Вновь повернувшись Аиву, Одей так грозно сверкнул на него глазами, что у того на столе вспыхнул огнём подставка с карандашами. И, даже, не обратив на это внимания, он спросил:
– Это так вы выражаете свою любовь к детям?!
Аив попытался сбить пламя рукой, но обжёгся. Тогда он сотворил в воздухе стакан и залил пламя водой. Убедившись, что новое возгорание не грозит, он откинулся на спинку кресла и, чувствуя себя загнанной мышью, сказал, стараясь избегать взглядов своих коллег:
– Во-первых, уважаемый: я отнюдь не издевался над вашим классом, как вы утверждаете. Я вырабатывал в них выносливость. А это, безо всякого сомнения, пригодится детям в будущем. А во-вторых: не стоит выражать свои эмоции вот так, – Аив указал на почерневшие карандаши, – с помощью магии! Так не долго и Академию спалить!
– Коллеги, коллеги, постойте, – попытался прервать разгорающийся скандал, преподаватель практической магии, старик Шутт. Лицо этого почтенного старца было страшно изуродовано. Расплывшиеся глаза разного размера; неровный нос; кривые губы – всё это было результатом одного неудачного эксперимента, который он проводил когда-то давно для своих учеников.
– Если вы хотите, понимаешь ли, выказать свою любовь к ученикам и поделиться методами воспитания подрастающего поколения между собой, – продолжил он надрывистым старческим голосом, – то тогда давайте устроим для этого отдельное собрание. За чашкой чая, так сказать. Только в другой раз, знаете ли. А сейчас, всё-таки, надо решить ту проблему, из-за которой мы здесь собрались. На мой взгляд – с начала, понимаешь ли, собрания, мы не приблизились к этому решению ни на йоту. Ведь все хотят поскорей разойтись по домам. Многих дома ждут мужья, жены, дети. Что касается меня, то я не горю желанием здесь ночевать. Мне ещё к завтрашней практической работе приготовиться нужно, понимаешь ли. Да к тому же, не гоже двум взрослым людям выяснять отношения таким вот манером. Это может потом и на детях отразиться. А раз уж…
Шутт оглядел учительскую комнату и осекся. Пристальные взгляды коллег были устремлены на него, и старик только сейчас осознал, что произнёс целую речь. Покраснев, он уселся на своё место и смущённо пробормотал:
– Прошу прощения. Можно продолжать.
Шелер добродушно улыбнулся, от чего его зелёная борода расползлась в стороны, и кивнул головой:
– Благодарю вас, многоуважаемый Шутт.
В Академии Шутт действительно был многоуважаемым. Его любили и уважали все без исключения. Даже Фло. Единственный, кто его ненавидел, был Аив, но он умело скрывал это под маской безразличия.
В учительской комнате повисла тишина, продолжавшаяся минуты две.
– Ну что ж, – пожал плечами Шелер. – Я вижу, что ни каких предложений не будет.
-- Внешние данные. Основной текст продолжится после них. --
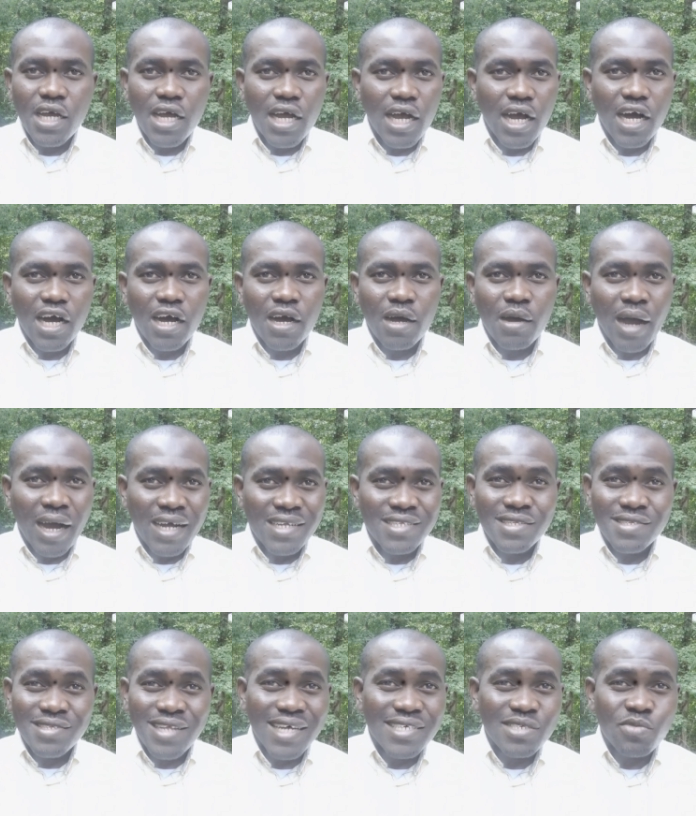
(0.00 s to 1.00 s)
And
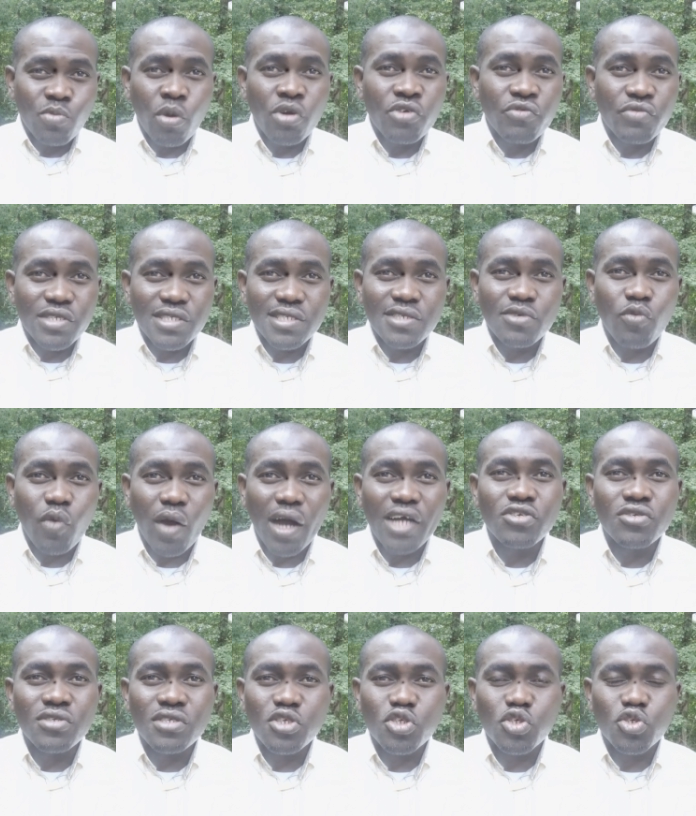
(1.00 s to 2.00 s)
that's one reason why
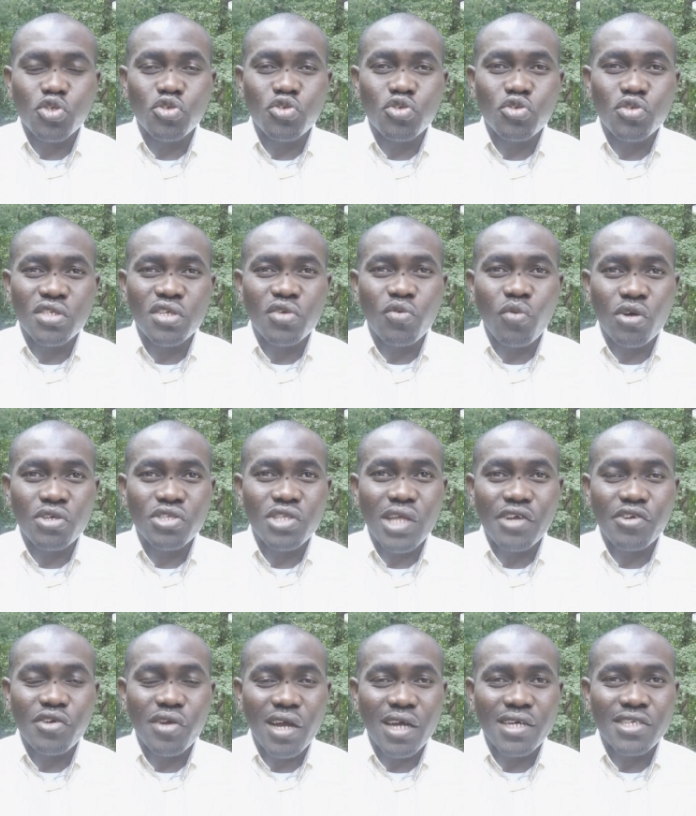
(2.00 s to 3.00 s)
you need to use the one that
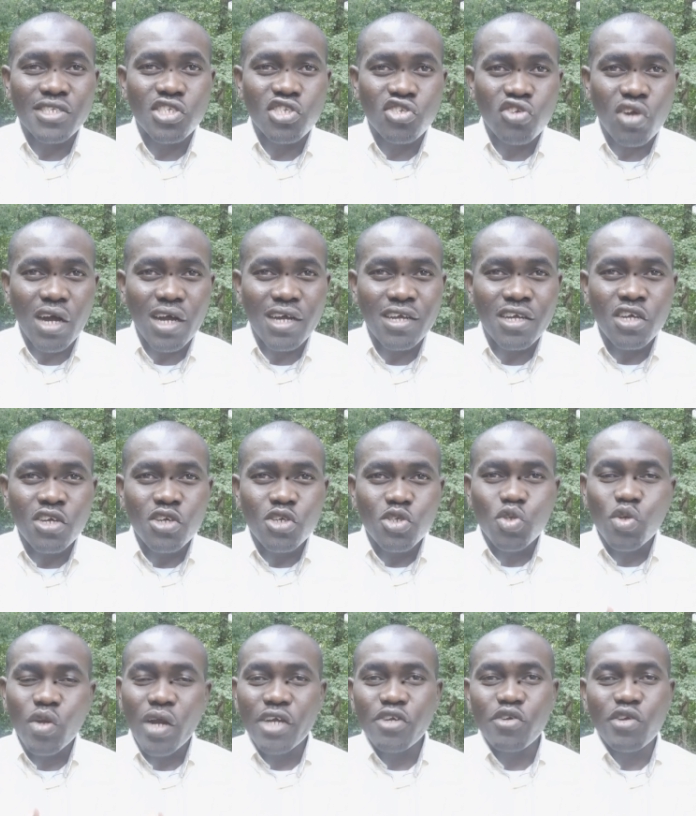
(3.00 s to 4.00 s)
you can track,
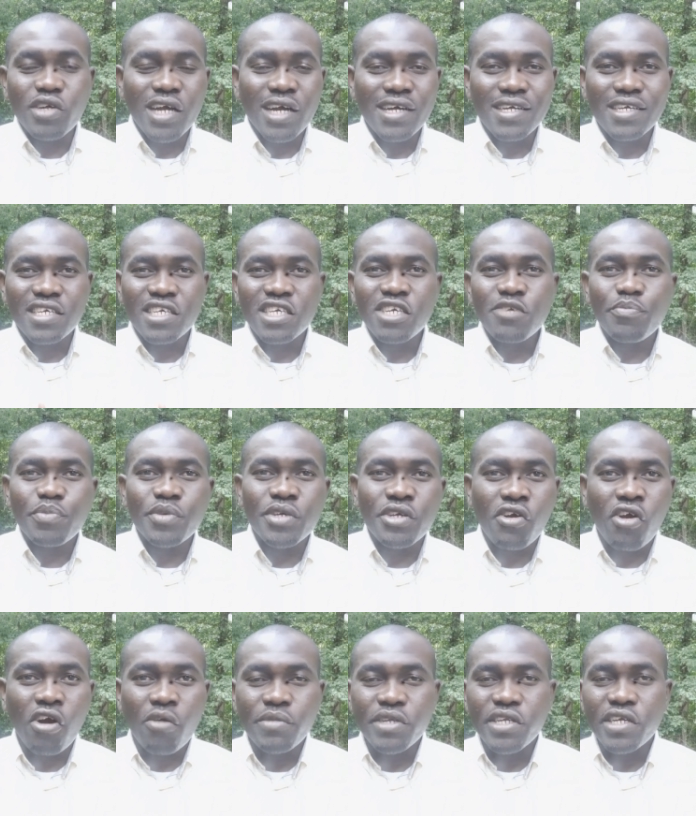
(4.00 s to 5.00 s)
so that you can keep
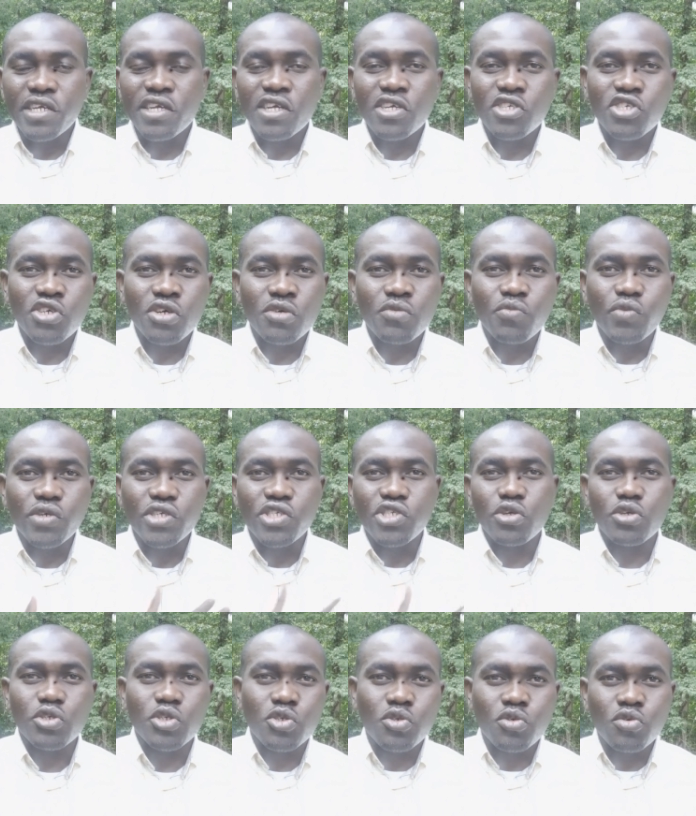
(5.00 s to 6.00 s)
communication with
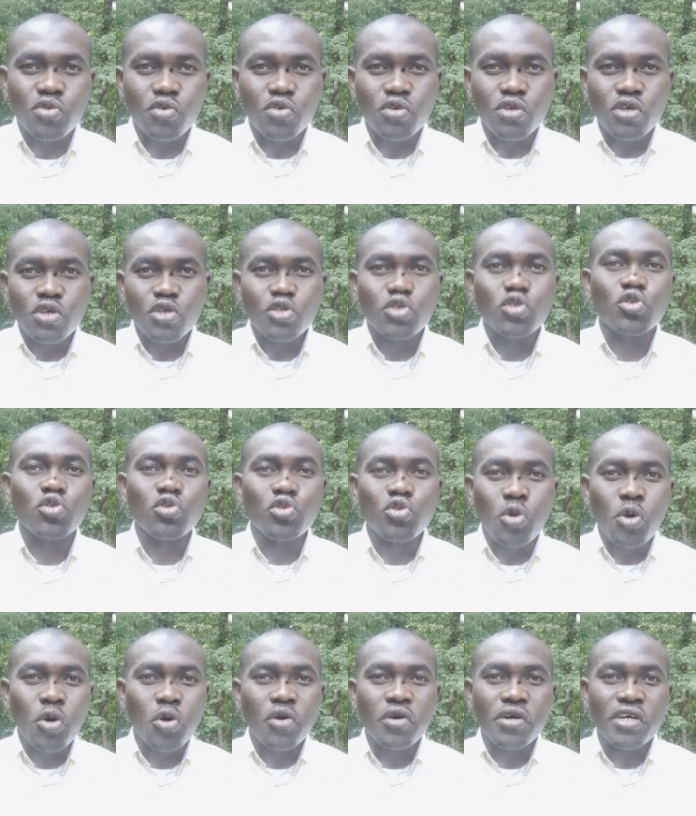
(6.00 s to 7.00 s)
your school to
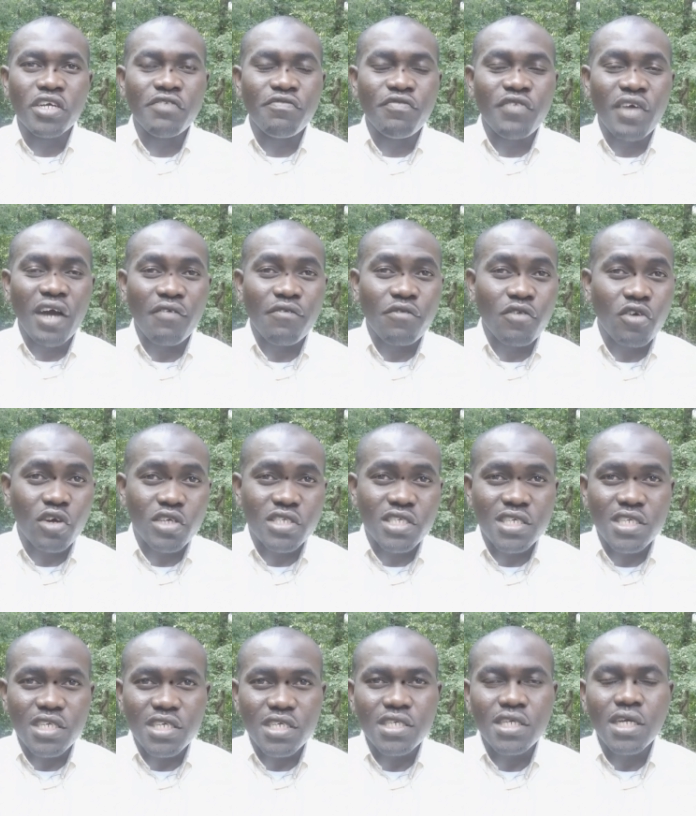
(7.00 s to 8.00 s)
know if they have
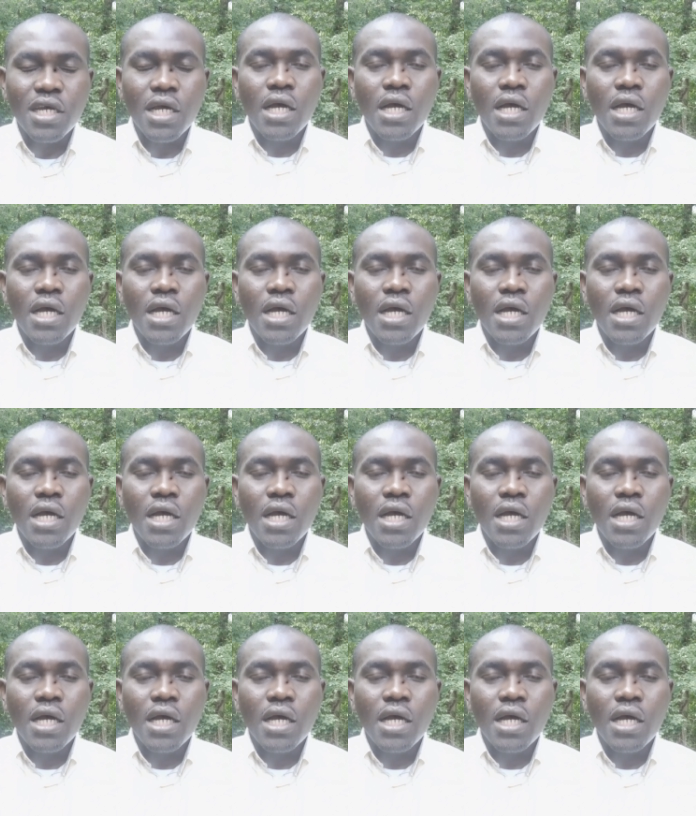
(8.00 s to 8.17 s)
gotten it.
Или может кому-то не ловко?
Директор выжидательно помолчал; медленно обвёл коллег взглядом и продолжил:
– Тогда я – с вашего позволения – оглашу своё предложение. Но, сначала – чтоб ни кто не счёл его жестоким и несправедливым – я перечислю вам, так сказать, "заслуги" Фло. Они у меня все записаны.
Шелер сунул левую руку в правый рукав халата и извлёк оттуда свёрток бумаги.
– Итак, – пробормотал он, задумчиво раскатывая свёрток. – Я пропущу описание того, как Фло систематически опаздывает в Академию, пропускает уроки и оскорбляет педагогов. Об этом мы все прекрасно знаем. Не буду говорить о слухах и легендах, которые ходят среди учеников. Проверить их не предоставляется никакой возможности. Начну сразу с того, что в последнее время мне стали докладывать о том, будто Фло неоднократно видели курящим на заднем дворе Академии.
В комнате поднялся гул. Учителя отказывались верить услышанному.
– Но ведь это запрещено законом! – ахнула маленькая молоденькая завуч Сильгена. Казалось, что она вот-вот грохнется в обморок.
Шелер кивнул головой и сказал:
– Мне, конечно, не удалось самолично в этом убедиться. Но людям, которые доложили мне об этом, я полностью доверяю. Уверен, что они не станут клеветать. Далее! Не так давно, около четырёх дней назад я стал свидетелем ещё одной попытки Фло нарушить закон. В столовом зале он, благодаря своей небрежности, спихнул локтём свой обед со стола. Тарелка разбилась и её содержимое, понятное дело, стало не съедобным.